2. Des conflits de personnes
Au-delà même des problèmes de structure et d'organisation, les questions de personnes éclairent aussi une part non négligeable des dysfonctionnements des services de sécurité en Corse.
Votre commission n'a pas eu besoin de recourir à des confrontations : de leur propre chef, nombre de personnalités entendues lors des auditions ont choisi de se placer en opposition les unes par rapport aux autres. Les appréciations de caractère personnel n'ont pas manqué. Elles ont parfois revêtu un caractère violent. Elles témoignent sans nul doute de susceptibilités, de rivalités à la mesure des lourdes responsabilités dont sont chargés la plupart des acteurs de la politique de sécurité sur l'île.

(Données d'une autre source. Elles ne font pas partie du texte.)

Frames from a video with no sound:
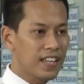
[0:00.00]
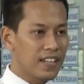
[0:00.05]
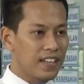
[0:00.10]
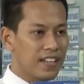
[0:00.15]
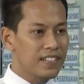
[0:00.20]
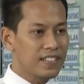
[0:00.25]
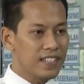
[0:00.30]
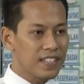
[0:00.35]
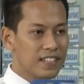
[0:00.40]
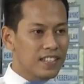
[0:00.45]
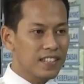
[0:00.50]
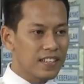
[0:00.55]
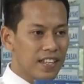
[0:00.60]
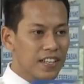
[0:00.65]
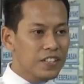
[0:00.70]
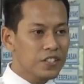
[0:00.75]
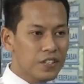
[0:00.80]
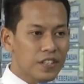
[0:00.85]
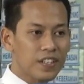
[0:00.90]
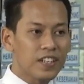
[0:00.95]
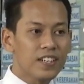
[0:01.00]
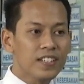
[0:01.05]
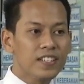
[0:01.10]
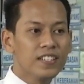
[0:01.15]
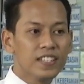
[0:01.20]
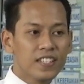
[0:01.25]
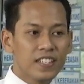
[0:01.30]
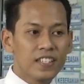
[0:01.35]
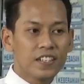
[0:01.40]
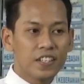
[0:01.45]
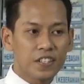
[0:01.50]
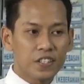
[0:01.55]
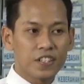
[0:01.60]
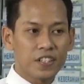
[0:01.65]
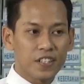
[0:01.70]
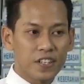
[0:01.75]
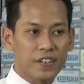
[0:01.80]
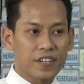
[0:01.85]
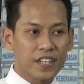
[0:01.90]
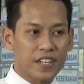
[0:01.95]
Okay, this is a
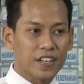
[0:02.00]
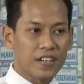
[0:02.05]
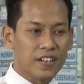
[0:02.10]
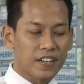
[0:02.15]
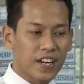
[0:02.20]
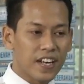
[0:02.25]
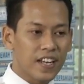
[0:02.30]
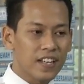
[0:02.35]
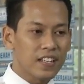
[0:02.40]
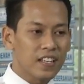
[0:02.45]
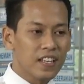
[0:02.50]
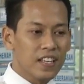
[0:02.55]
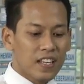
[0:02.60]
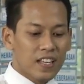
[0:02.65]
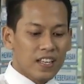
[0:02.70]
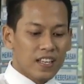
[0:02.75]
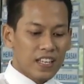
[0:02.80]
dictionary, alright?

Parmi les différentes personnalités entendues par votre commission, trois figures se distinguent particulièrement, ne serait-ce que parce que les autres personnes convoquées ont eu tendance à se situer par rapport à elles. MM. Bonnet, Bruguière et Marion, malgré des caractères et des tempéraments bien différents, ont ce point commun de ne laisser indifférent personne. Ce sont de fortes personnalités pourvues d'un solide amour-propre.
Les relations qu'ils entretiennent avec leur environnement portent la marque de ces tempéraments : elles présentent soit le caractère de l'emprise, soit celui du conflit lorsqu'une résistance leur est opposée.
L'emprise peut-elle aller jusqu'à la manipulation ? Certains propos pourraient le laisser croire : ainsi la note de la gendarmerie sur le juge Thiel a été transmise au contrôleur général Marion qui en aurait fait deux photocopies « dont une destinée au juge Thiel pour lui montrer ce que les gendarmes pensaient du juge, et la seconde destinée au juge Bruguière pour lui signaler que même les gendarmes pensaient que Thiel était mauvais. »
Dans l'isolement du Palais Lantivy, face à l'hostilité d'une partie de la classe politique corse, le préfet Bonnet s'entoure d'une poignée d'hommes entièrement dévoués. Ce dévouement, il le suscite non seulement par ses qualités intellectuelles mais aussi par le sentiment qu'il inspire à son équipe d'appartenir au dernier noyau des vrais serviteurs de la République.
Le repli sur ce dernier cercle ne va pas sans un certain caractère d'exclusivité dans la relation humaine. Le lien noué avec le colonel Mazères paraît à cet égard exemplaire. Ainsi le préfet Bonnet fait du commandant de légion son seul interlocuteur, y compris pour les questions relatives au département de Corse-du-Sud traitée en principe avec le commandant de groupement. Une relation très privilégiée se noue dès lors entre les deux hommes.